──────── SUPPLIED MATERIAL
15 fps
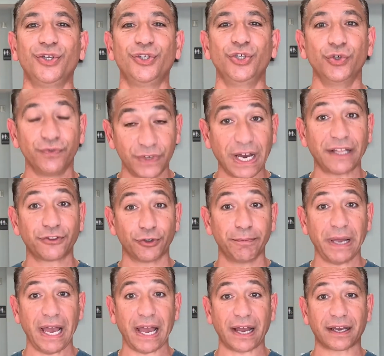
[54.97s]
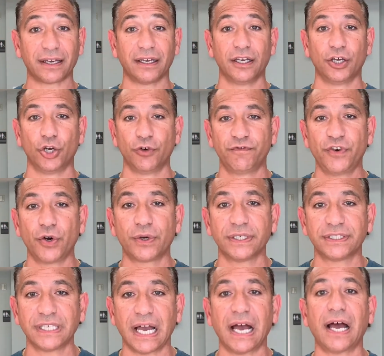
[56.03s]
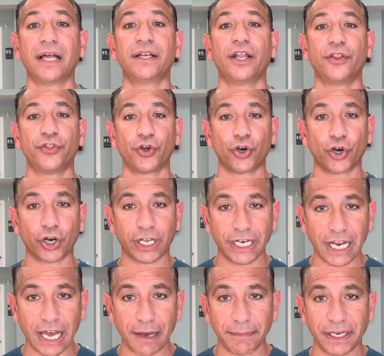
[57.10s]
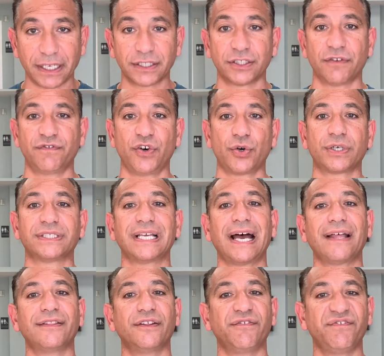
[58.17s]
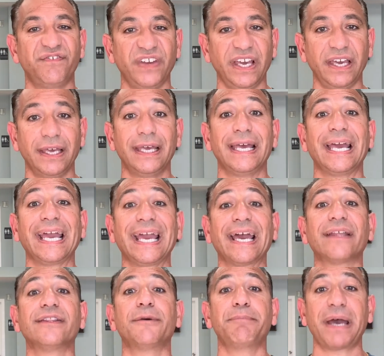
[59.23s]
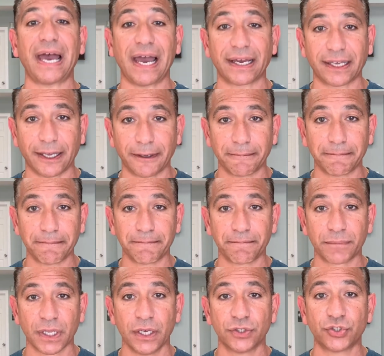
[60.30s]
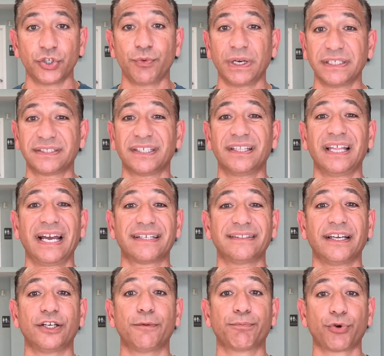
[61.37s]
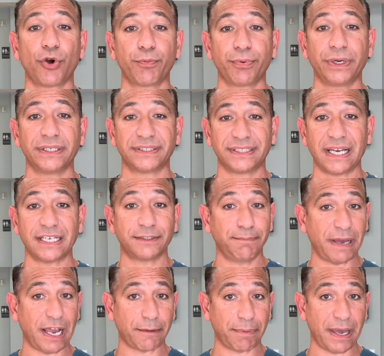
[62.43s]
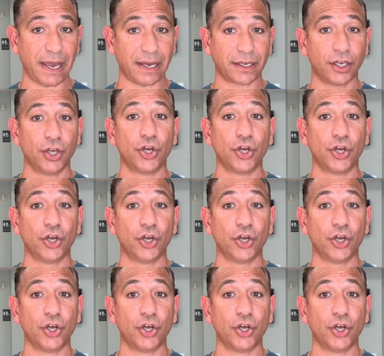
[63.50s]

You've got their back. Focus on the ergonomics, focus on the fit and the packing. So you wanna select an appropriate size backpack,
────────────────
• YOUR INSTRUCTIONS:
In your copy of the records above, include every line exactly but no pictures.

• EXERCISE SOLUTION:
15 fps
[54.97s]
[56.03s]
[57.10s]
[58.17s]
[59.23s]
[60.30s]
[61.37s]
[62.43s]
[63.50s]

You've got their back. Focus on the ergonomics, focus on the fit and the packing. So you wanna select an appropriate size backpack,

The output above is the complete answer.